[Stored items from a collection]
[Start of section]

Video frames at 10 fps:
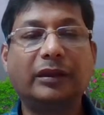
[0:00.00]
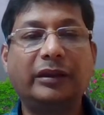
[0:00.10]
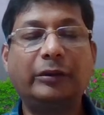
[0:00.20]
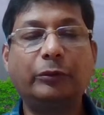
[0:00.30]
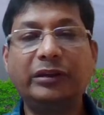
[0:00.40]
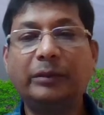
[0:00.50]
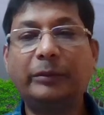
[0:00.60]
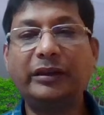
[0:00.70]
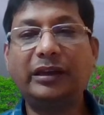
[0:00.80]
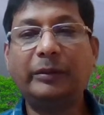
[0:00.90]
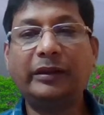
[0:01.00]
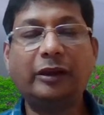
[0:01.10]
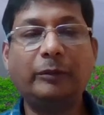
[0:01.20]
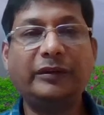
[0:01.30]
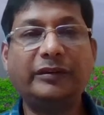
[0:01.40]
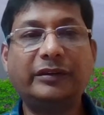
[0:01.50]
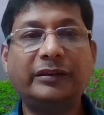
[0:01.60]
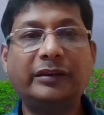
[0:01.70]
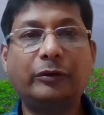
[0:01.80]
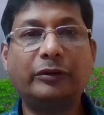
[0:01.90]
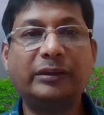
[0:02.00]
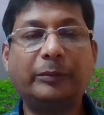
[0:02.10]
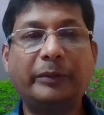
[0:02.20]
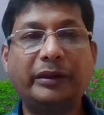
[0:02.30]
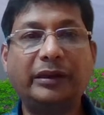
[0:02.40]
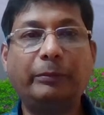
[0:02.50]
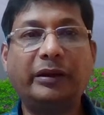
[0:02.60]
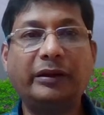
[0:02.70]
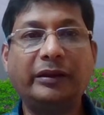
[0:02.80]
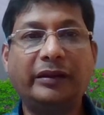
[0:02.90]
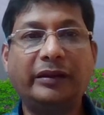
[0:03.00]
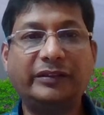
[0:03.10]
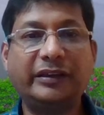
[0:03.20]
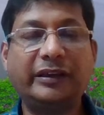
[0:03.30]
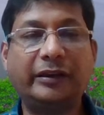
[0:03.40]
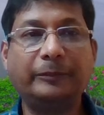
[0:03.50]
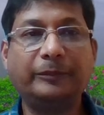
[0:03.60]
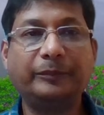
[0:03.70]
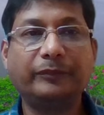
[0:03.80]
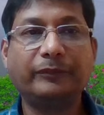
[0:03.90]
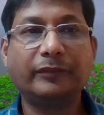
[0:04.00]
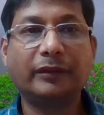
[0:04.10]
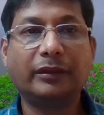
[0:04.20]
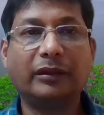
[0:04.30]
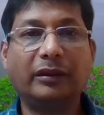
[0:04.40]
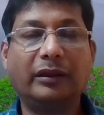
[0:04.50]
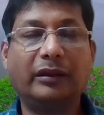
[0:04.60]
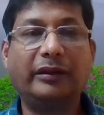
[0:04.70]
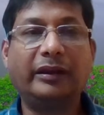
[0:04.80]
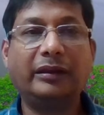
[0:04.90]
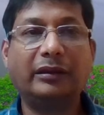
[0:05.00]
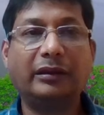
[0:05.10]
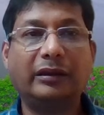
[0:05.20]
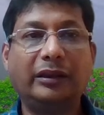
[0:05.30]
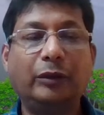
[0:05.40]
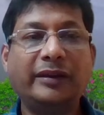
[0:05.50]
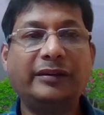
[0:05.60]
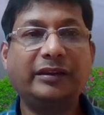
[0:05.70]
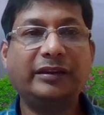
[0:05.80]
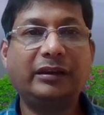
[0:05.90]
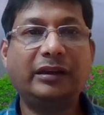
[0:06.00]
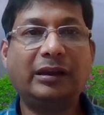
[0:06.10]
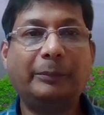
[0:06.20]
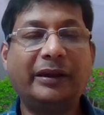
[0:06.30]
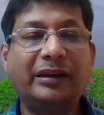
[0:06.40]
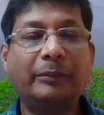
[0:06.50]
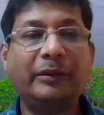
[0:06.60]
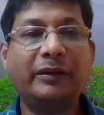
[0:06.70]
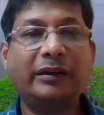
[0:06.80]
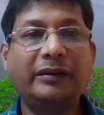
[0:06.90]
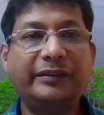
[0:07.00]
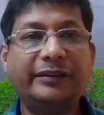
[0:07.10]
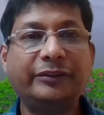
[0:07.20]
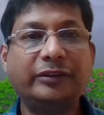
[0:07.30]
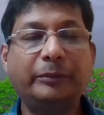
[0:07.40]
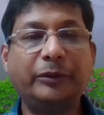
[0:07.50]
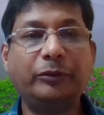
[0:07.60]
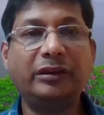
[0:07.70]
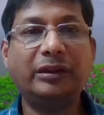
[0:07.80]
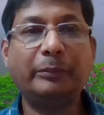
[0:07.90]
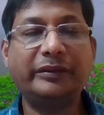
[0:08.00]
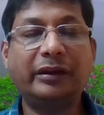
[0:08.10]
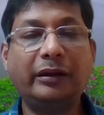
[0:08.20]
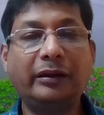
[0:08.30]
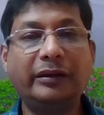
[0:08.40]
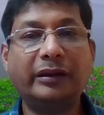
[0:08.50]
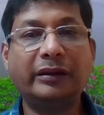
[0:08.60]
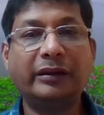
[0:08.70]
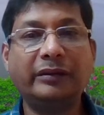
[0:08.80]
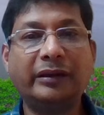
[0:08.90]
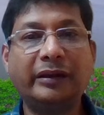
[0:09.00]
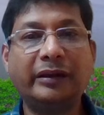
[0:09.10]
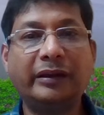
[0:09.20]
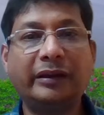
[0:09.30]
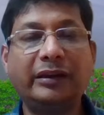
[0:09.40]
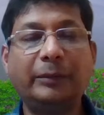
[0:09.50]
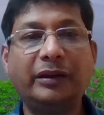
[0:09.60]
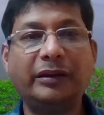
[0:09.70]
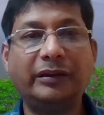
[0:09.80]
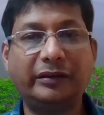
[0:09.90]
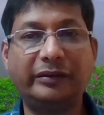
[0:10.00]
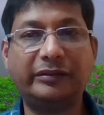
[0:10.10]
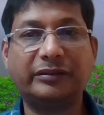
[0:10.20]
In the week number 11, I'll be discussing the concept of the deep learning and the CNN. Then you can see the fundamental distinction between the machine learning techniques and the deep learning techniques.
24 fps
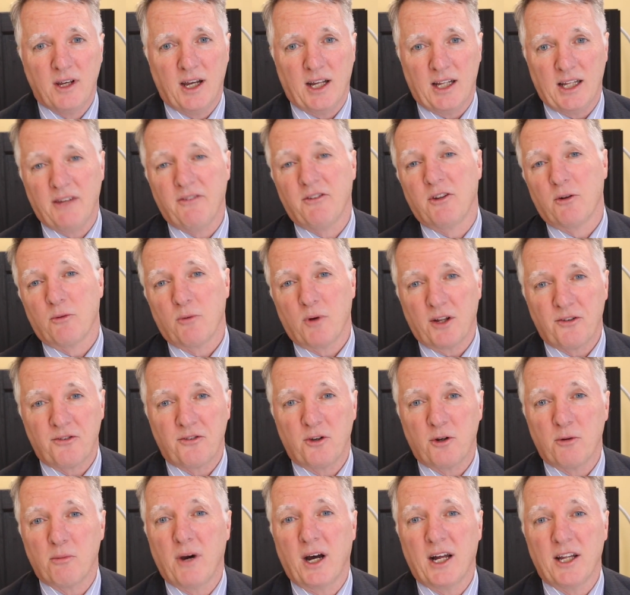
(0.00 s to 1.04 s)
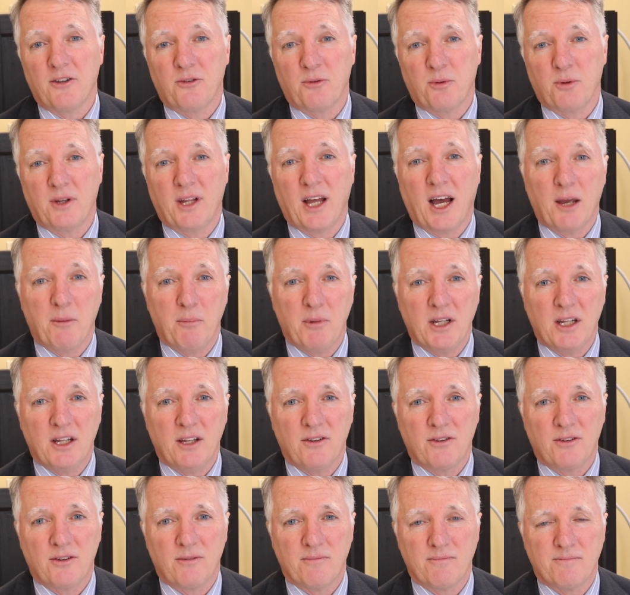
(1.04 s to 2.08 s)
and even the rest of your bodies with
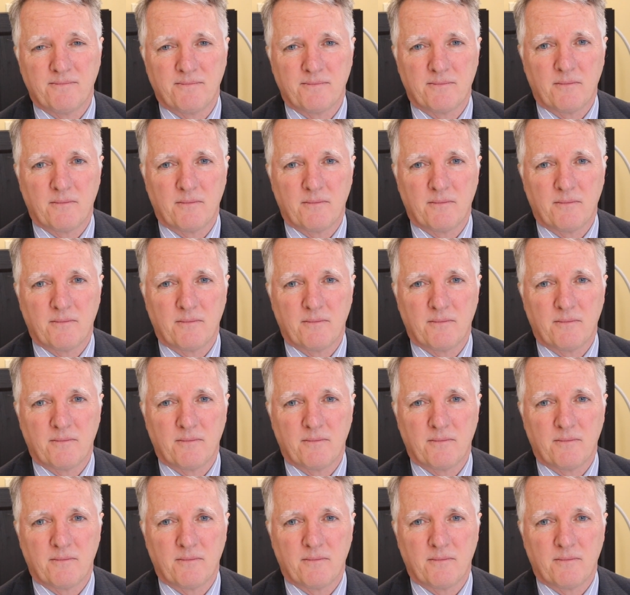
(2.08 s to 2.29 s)
diabetes.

[End of section]

Give a verbatim transcription of the entries, leaving out the pictures.

Video frames at 10 fps:
[0:00.00]
[0:00.10]
[0:00.20]
[0:00.30]
[0:00.40]
[0:00.50]
[0:00.60]
[0:00.70]
[0:00.80]
[0:00.90]
[0:01.00]
[0:01.10]
[0:01.20]
[0:01.30]
[0:01.40]
[0:01.50]
[0:01.60]
[0:01.70]
[0:01.80]
[0:01.90]
[0:02.00]
[0:02.10]
[0:02.20]
[0:02.30]
[0:02.40]
[0:02.50]
[0:02.60]
[0:02.70]
[0:02.80]
[0:02.90]
[0:03.00]
[0:03.10]
[0:03.20]
[0:03.30]
[0:03.40]
[0:03.50]
[0:03.60]
[0:03.70]
[0:03.80]
[0:03.90]
[0:04.00]
[0:04.10]
[0:04.20]
[0:04.30]
[0:04.40]
[0:04.50]
[0:04.60]
[0:04.70]
[0:04.80]
[0:04.90]
[0:05.00]
[0:05.10]
[0:05.20]
[0:05.30]
[0:05.40]
[0:05.50]
[0:05.60]
[0:05.70]
[0:05.80]
[0:05.90]
[0:06.00]
[0:06.10]
[0:06.20]
[0:06.30]
[0:06.40]
[0:06.50]
[0:06.60]
[0:06.70]
[0:06.80]
[0:06.90]
[0:07.00]
[0:07.10]
[0:07.20]
[0:07.30]
[0:07.40]
[0:07.50]
[0:07.60]
[0:07.70]
[0:07.80]
[0:07.90]
[0:08.00]
[0:08.10]
[0:08.20]
[0:08.30]
[0:08.40]
[0:08.50]
[0:08.60]
[0:08.70]
[0:08.80]
[0:08.90]
[0:09.00]
[0:09.10]
[0:09.20]
[0:09.30]
[0:09.40]
[0:09.50]
[0:09.60]
[0:09.70]
[0:09.80]
[0:09.90]
[0:10.00]
[0:10.10]
[0:10.20]
In the week number 11, I'll be discussing the concept of the deep learning and the CNN. Then you can see the fundamental distinction between the machine learning techniques and the deep learning techniques.
24 fps
(0.00 s to 1.04 s)
(1.04 s to 2.08 s)
and even the rest of your bodies with
(2.08 s to 2.29 s)
diabetes.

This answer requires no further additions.